MATERIAL FOR THIS EXERCISE =
* * * *

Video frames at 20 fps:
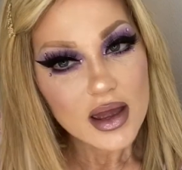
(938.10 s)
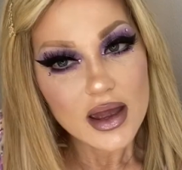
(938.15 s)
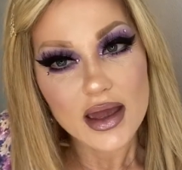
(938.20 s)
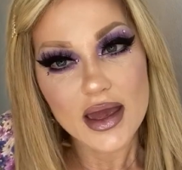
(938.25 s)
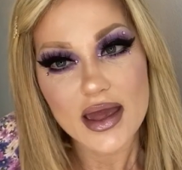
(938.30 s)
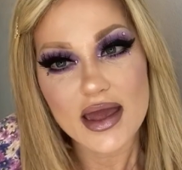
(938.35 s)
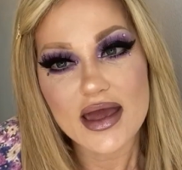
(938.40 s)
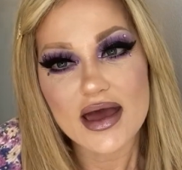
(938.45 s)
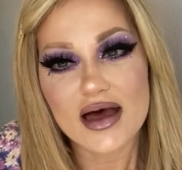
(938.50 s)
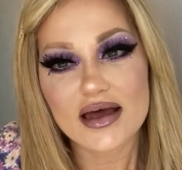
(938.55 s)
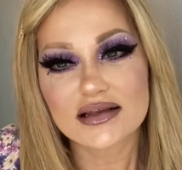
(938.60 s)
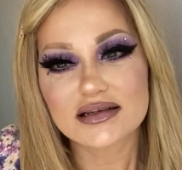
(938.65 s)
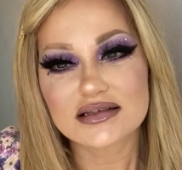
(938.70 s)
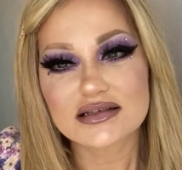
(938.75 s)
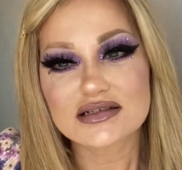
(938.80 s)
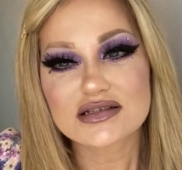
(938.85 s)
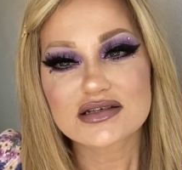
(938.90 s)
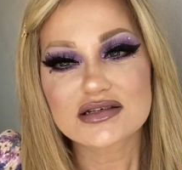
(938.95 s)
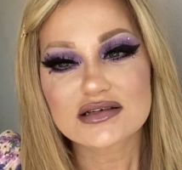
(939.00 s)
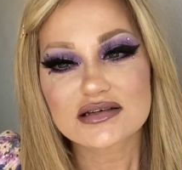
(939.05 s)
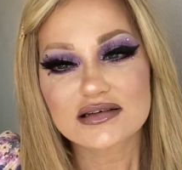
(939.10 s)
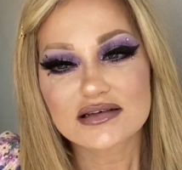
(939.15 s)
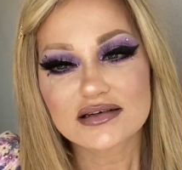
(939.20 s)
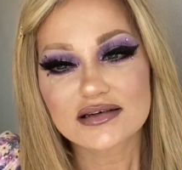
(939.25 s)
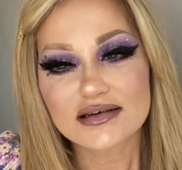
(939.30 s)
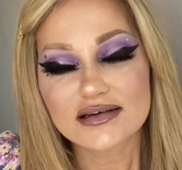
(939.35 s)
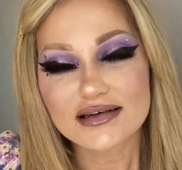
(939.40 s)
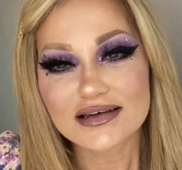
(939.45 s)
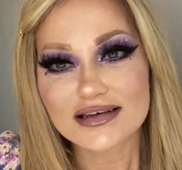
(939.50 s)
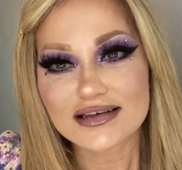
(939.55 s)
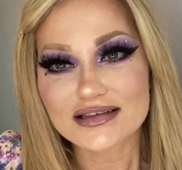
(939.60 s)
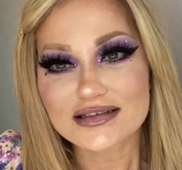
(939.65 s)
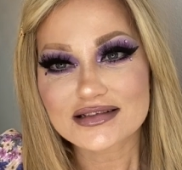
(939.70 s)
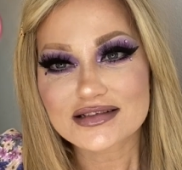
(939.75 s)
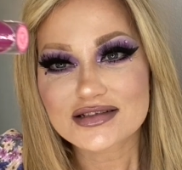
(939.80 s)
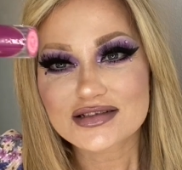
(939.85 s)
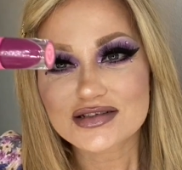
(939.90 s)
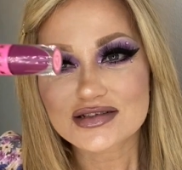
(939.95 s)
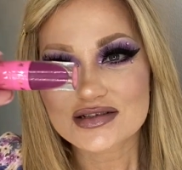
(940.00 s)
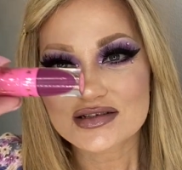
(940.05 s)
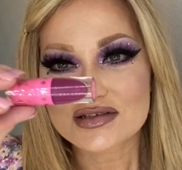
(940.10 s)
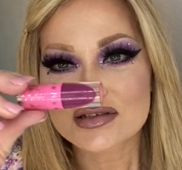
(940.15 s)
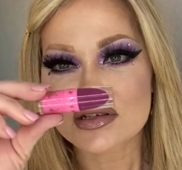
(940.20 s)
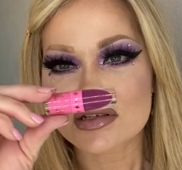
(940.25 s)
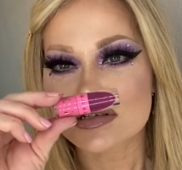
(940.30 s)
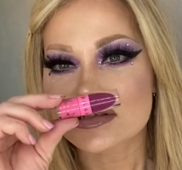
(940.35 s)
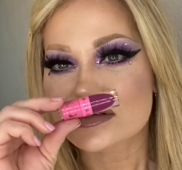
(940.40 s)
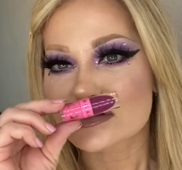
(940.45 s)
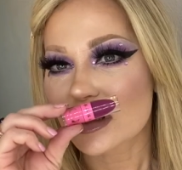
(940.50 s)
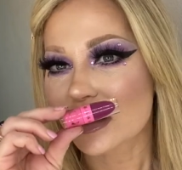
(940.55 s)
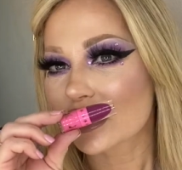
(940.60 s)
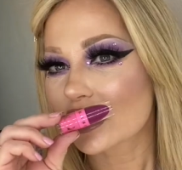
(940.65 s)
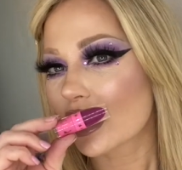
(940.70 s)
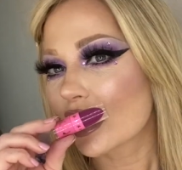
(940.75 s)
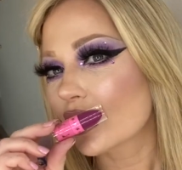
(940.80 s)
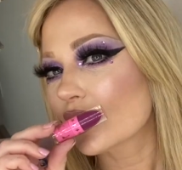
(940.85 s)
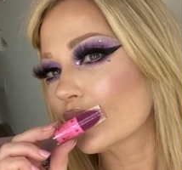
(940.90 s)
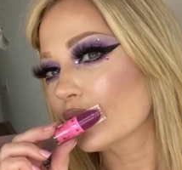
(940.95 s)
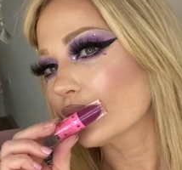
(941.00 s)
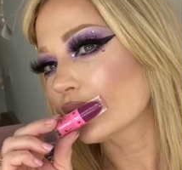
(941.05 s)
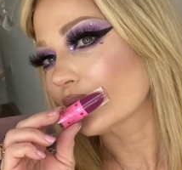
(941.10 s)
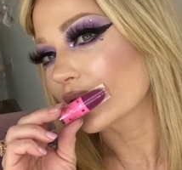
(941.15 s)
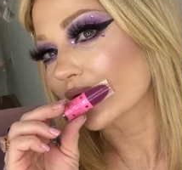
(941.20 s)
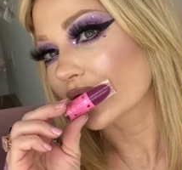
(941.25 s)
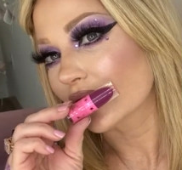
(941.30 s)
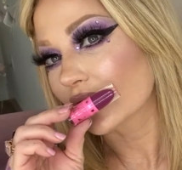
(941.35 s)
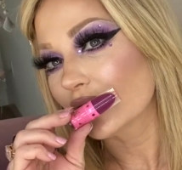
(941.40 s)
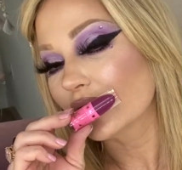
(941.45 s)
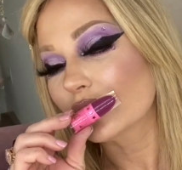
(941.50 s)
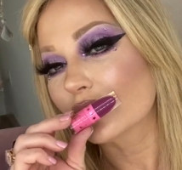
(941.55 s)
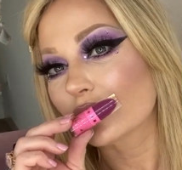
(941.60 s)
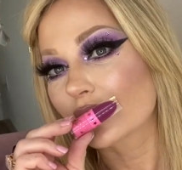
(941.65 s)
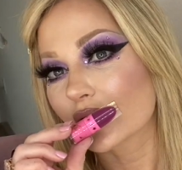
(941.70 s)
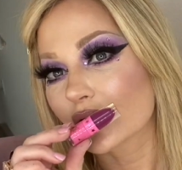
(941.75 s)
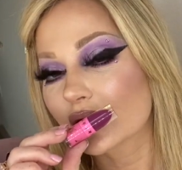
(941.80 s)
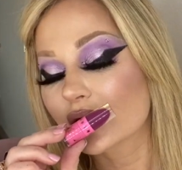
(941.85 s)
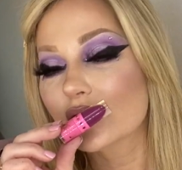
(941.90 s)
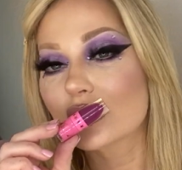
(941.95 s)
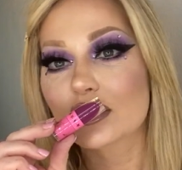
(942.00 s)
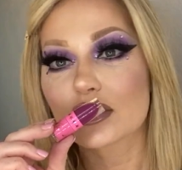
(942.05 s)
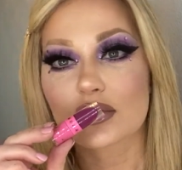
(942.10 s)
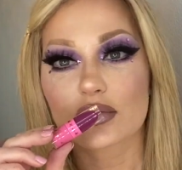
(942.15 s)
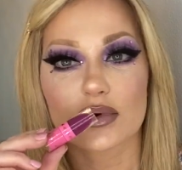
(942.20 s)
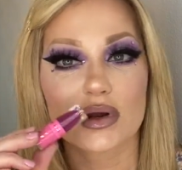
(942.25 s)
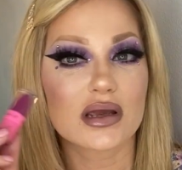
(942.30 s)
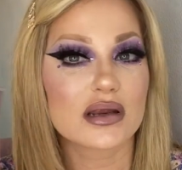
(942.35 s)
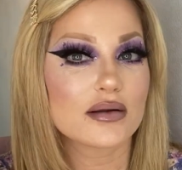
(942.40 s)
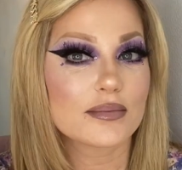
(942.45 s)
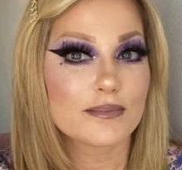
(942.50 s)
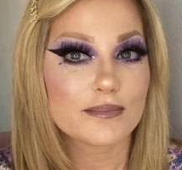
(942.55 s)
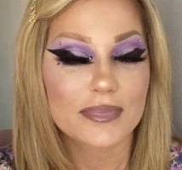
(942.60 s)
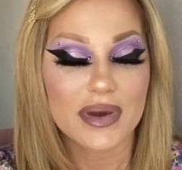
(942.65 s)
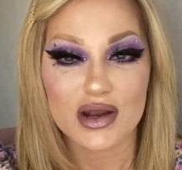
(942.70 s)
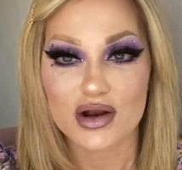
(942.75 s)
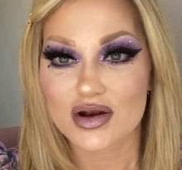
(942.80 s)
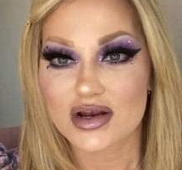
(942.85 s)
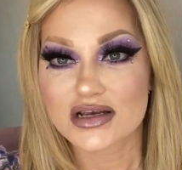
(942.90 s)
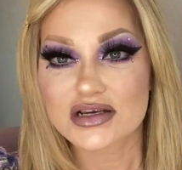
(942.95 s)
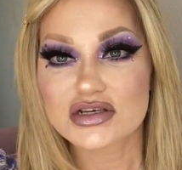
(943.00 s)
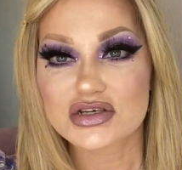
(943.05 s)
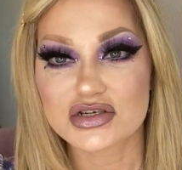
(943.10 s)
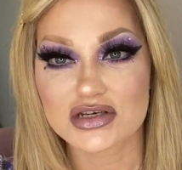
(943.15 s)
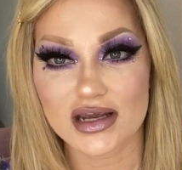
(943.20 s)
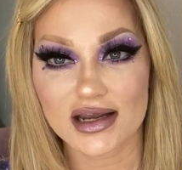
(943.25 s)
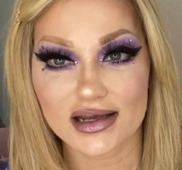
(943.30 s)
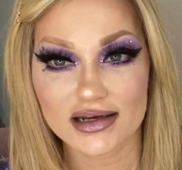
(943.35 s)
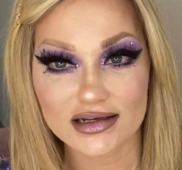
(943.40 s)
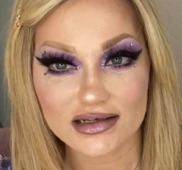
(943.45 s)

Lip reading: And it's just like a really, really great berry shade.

* * * *

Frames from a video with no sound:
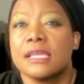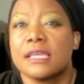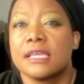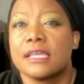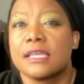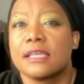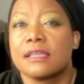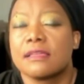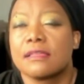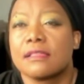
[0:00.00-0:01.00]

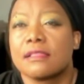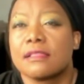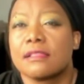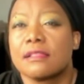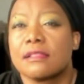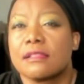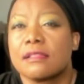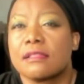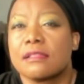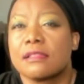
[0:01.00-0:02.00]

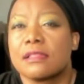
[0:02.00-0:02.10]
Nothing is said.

* * * *

ABOUT THIS EXERCISE =
Write out word for word the lines of the listing above from the line with "Video frames at" to the line with "Lip reading: And", taking in both of those lines but no pictures.

SOLVED EXERCISE =
Video frames at 20 fps:
(938.10 s)
(938.15 s)
(938.20 s)
(938.25 s)
(938.30 s)
(938.35 s)
(938.40 s)
(938.45 s)
(938.50 s)
(938.55 s)
(938.60 s)
(938.65 s)
(938.70 s)
(938.75 s)
(938.80 s)
(938.85 s)
(938.90 s)
(938.95 s)
(939.00 s)
(939.05 s)
(939.10 s)
(939.15 s)
(939.20 s)
(939.25 s)
(939.30 s)
(939.35 s)
(939.40 s)
(939.45 s)
(939.50 s)
(939.55 s)
(939.60 s)
(939.65 s)
(939.70 s)
(939.75 s)
(939.80 s)
(939.85 s)
(939.90 s)
(939.95 s)
(940.00 s)
(940.05 s)
(940.10 s)
(940.15 s)
(940.20 s)
(940.25 s)
(940.30 s)
(940.35 s)
(940.40 s)
(940.45 s)
(940.50 s)
(940.55 s)
(940.60 s)
(940.65 s)
(940.70 s)
(940.75 s)
(940.80 s)
(940.85 s)
(940.90 s)
(940.95 s)
(941.00 s)
(941.05 s)
(941.10 s)
(941.15 s)
(941.20 s)
(941.25 s)
(941.30 s)
(941.35 s)
(941.40 s)
(941.45 s)
(941.50 s)
(941.55 s)
(941.60 s)
(941.65 s)
(941.70 s)
(941.75 s)
(941.80 s)
(941.85 s)
(941.90 s)
(941.95 s)
(942.00 s)
(942.05 s)
(942.10 s)
(942.15 s)
(942.20 s)
(942.25 s)
(942.30 s)
(942.35 s)
(942.40 s)
(942.45 s)
(942.50 s)
(942.55 s)
(942.60 s)
(942.65 s)
(942.70 s)
(942.75 s)
(942.80 s)
(942.85 s)
(942.90 s)
(942.95 s)
(943.00 s)
(943.05 s)
(943.10 s)
(943.15 s)
(943.20 s)
(943.25 s)
(943.30 s)
(943.35 s)
(943.40 s)
(943.45 s)

Lip reading: And it's just like a really, really great berry shade.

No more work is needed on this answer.